La récession a eu raison des excès de la Fashion Week à New York. Mais « la mode vaincra », assure un « trend setter ».
Que vient faire Karl Marx à la Fashion Week ? Entre les coiffeurs et les maquilleurs qui s’activent en backstage, un journaliste se prend à philosopher: « Dans le Capital, Marx explique comment les machines remplacent l’homme au travail. On voit maintenant avec la crise actuelle que les machines en sont venues à remplacer l’intelligence humaine», dit-il, une allusion sans doute aux traders impuissants devant la dégringolade du Dow Jones. Autour de lui, les jeunes mannequins enfilent leur énième tenue de la journée sans broncher. A quoi ressemble la récession dans la tête d’une jeune beauté russe de 17 ans ? « Des hauts, des bas, oh, c’est compliqué », répond Anya, alors qu’un photographe un peu manipulateur  lui demande de poser devant le terminal Bloomberg qui vient d’être installé dans le bar bien fréquenté de l’hôtel Plaza. Pour cette adolescente au corps de femme, l’inquiétude du moment, c’est moins la crise que le nombre de défilés qu’elle décrochera au cours des auditions quotidiennes que lui impose son agent. « On nous fait marcher. Parfois on a de la chance, parfois non».

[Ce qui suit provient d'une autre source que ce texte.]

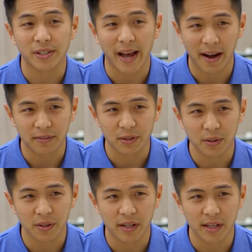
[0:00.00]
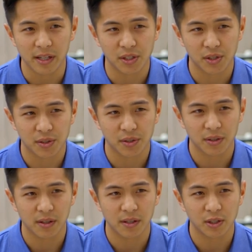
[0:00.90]
is after is
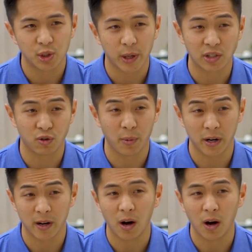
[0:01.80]
transforming our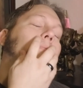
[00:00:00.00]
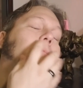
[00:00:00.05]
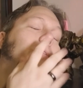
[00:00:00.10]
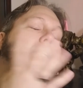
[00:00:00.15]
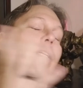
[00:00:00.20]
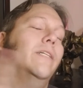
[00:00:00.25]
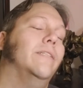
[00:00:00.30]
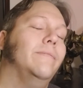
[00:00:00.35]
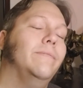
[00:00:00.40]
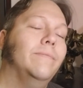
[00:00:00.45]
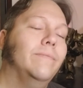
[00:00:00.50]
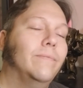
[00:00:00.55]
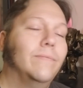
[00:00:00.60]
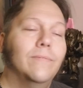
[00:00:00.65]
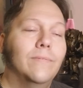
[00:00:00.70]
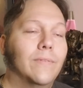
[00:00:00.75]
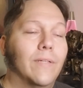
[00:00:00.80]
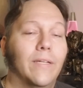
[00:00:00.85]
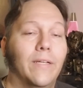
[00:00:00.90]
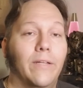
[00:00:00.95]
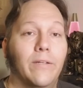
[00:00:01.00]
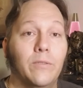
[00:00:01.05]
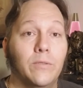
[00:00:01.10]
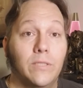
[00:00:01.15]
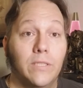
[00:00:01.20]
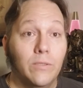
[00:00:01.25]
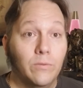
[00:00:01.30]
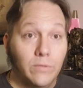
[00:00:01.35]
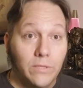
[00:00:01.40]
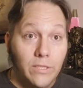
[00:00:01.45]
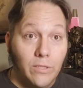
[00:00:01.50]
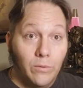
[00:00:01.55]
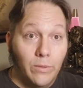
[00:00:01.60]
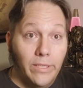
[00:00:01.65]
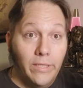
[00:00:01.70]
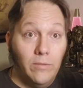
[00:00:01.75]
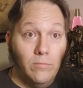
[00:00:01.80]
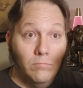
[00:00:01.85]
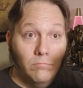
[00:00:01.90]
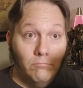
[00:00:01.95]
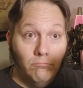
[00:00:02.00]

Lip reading: done. Like it was literally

Mais le nombre de défilés et la récession ne sont pas sans rapport. Le planning habituellement serré de la Fashion Week de New York n’affiche plus complet. Signe des temps, Marc Jacobs, l’enfant chéri de la mode américaine, a fait un trait sur son « after », soirée ultra prisée qui marque en temps normal l’apogée de la semaine des défilés. « Ce n’est pas le moment de dépenser de l’argent pour amuser le monde entier », s’est justifié Robert Duffy, le président de Marc Jacobs International, affichant soudainement des états d’âme. Il est vrai que cette année aux soldes d’hiver des grands magasins new-yorkais, des sacs Marc Jacobs qui s’arrachent normalement à 500 dollars l’unité, faisaient presque pitié abandonnés pour 200 dollars dans des bacs de marchandises au rabais.

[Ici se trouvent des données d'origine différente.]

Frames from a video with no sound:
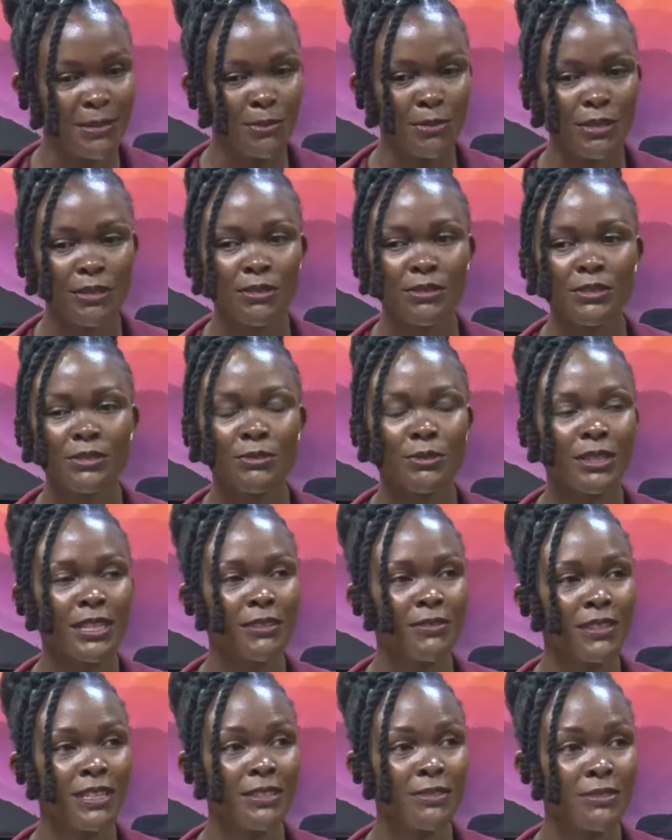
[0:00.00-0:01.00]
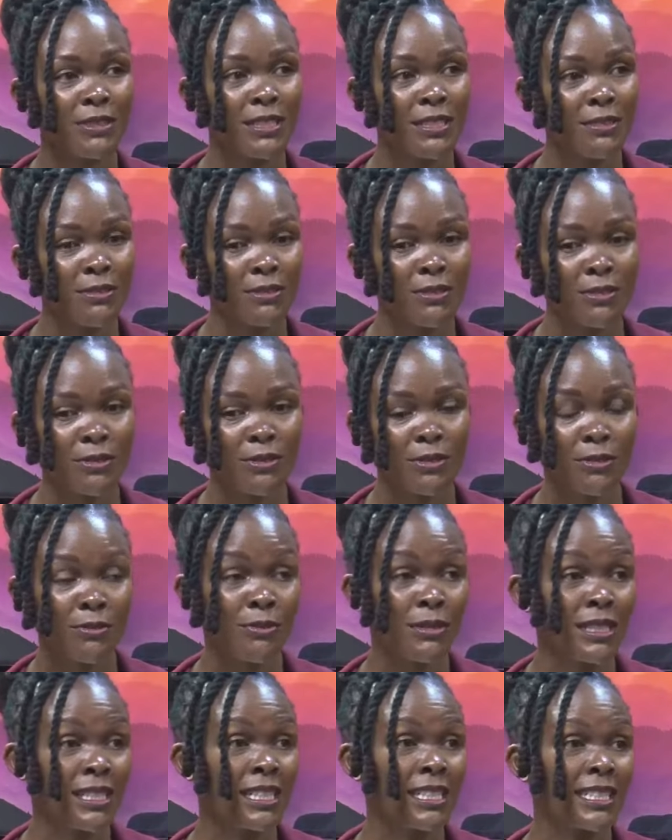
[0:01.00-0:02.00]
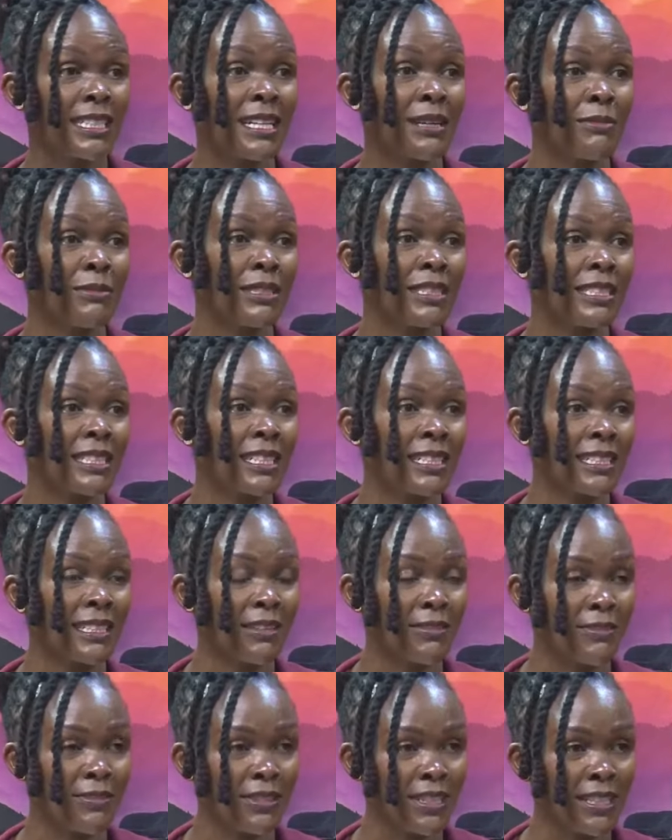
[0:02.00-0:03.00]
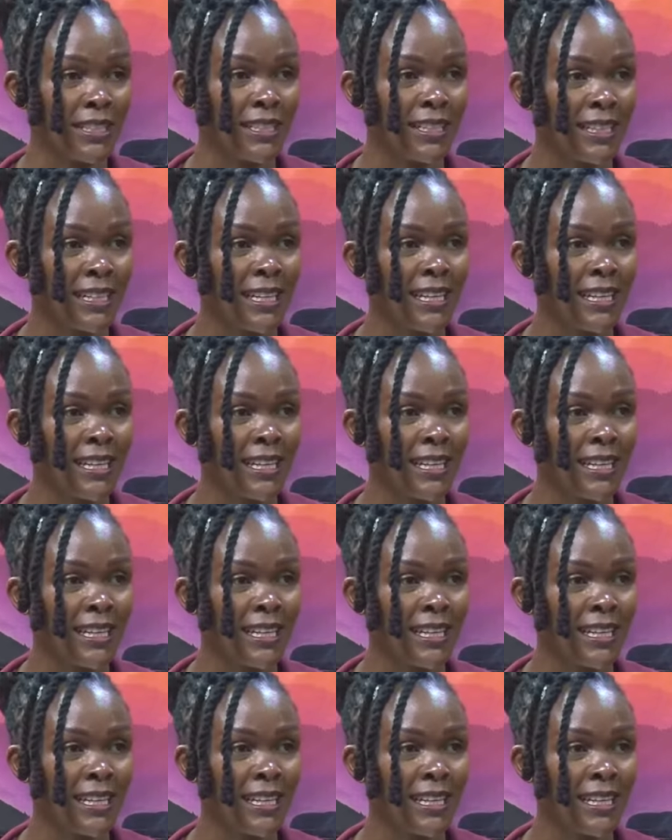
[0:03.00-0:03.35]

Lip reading: Because whatever you see on social media, some is just a fake.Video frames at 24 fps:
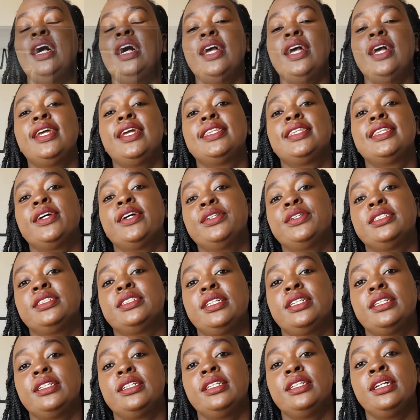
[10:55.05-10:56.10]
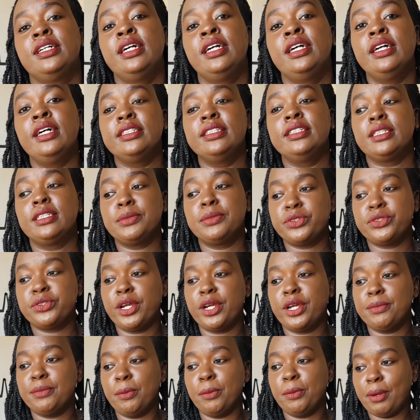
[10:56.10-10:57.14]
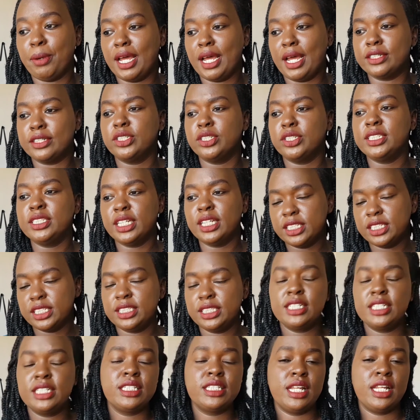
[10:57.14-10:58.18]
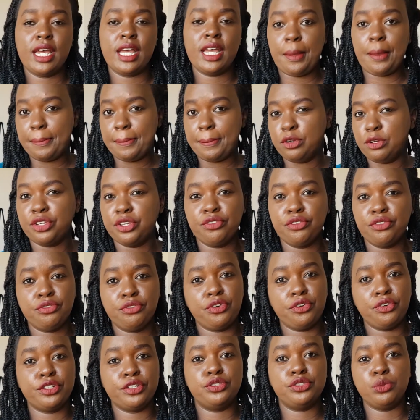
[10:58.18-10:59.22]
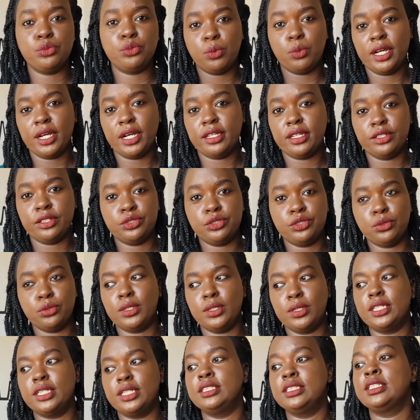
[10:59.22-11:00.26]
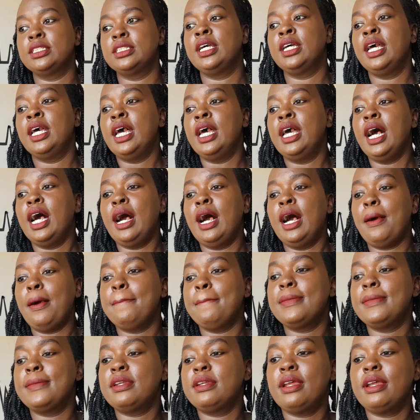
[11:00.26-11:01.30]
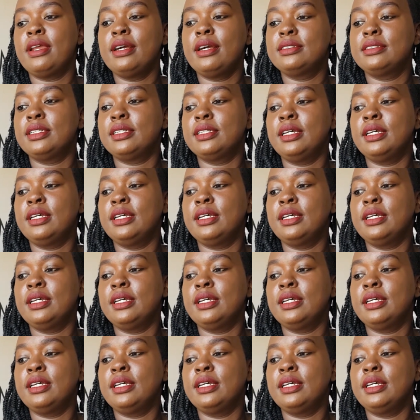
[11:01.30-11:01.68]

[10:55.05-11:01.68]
100,000 subscriber plaque. So these are just things that I am looking forward to working towards. Next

Oubliez le show, les mégawatts et les soirées branchées, il faut sauver l’essence de la mode, tant qu’il en est encore temps.Sous les tentes de Bryant Park,  rendez-vous des « fashionistas », une journaliste de Time Out TV tend son micro au public des habitués : « Vous ne vous sentez pas coupable de venir à la Fashion Week, en pleine crise économique ? ». Le thème est lancé. Le titre en couverture du Women’s Wear Daily (WWD), la bible de la profession, lance un appel à conjurer le sort : « Chic must go on »! « Le glamour a disparu », lance un photographe habitué des défilés En lieu et place du café Segafrado et de son petit décor italien où l’on sirotait encore la saison dernière des cappuccinos, McDonald fait désormais la promotion de sa nouvelle ligne de boissons caféinées. Faisant fi de l’étiquette, les victimes de la mode semblent s’accommoder de cette nouvelle réalité. C’est gratuit après tout, alors que de l’autre côté du parc, le latte coûte 4 dollars chez Starbucks.

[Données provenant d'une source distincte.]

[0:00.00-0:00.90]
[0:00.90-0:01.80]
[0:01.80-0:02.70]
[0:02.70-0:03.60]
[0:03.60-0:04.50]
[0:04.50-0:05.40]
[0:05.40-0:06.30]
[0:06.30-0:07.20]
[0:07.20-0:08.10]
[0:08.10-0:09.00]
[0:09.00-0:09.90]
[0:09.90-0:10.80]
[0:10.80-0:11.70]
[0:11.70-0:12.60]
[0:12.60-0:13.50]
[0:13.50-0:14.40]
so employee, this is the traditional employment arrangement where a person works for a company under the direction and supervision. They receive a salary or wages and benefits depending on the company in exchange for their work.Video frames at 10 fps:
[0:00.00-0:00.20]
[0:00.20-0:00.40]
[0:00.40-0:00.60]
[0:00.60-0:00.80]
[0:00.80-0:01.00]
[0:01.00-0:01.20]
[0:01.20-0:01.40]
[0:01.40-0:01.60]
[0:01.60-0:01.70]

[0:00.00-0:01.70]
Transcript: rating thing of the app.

Secouant un peu le dogme artificiel de cette grand-messe très marketing, un nombre non négligeable de créateurs, parmi lesquels des incontournables comme Vera Wang et Donna Karan, se sont essayés cette saison à des formules nouvelles. « Quand 1300 personnes viennent à un défilé, ils ne peuvent pas admirer le superbe travail de couture. Recevoir dans les tentes, c’est comme recevoir au Super Bowl », déclare Vera Wang, qui a choisi de faire d’une pierre deux coups, en montrant sa collection automne-hiver 2009 dans sa nouvelle boutique de Soho. Donna Karan l’a imité dans son studio du West Village, économisant du même coup un budget qui peut atteindre 500 000 dollars pour un défilé « clé en main » à Bryant Park.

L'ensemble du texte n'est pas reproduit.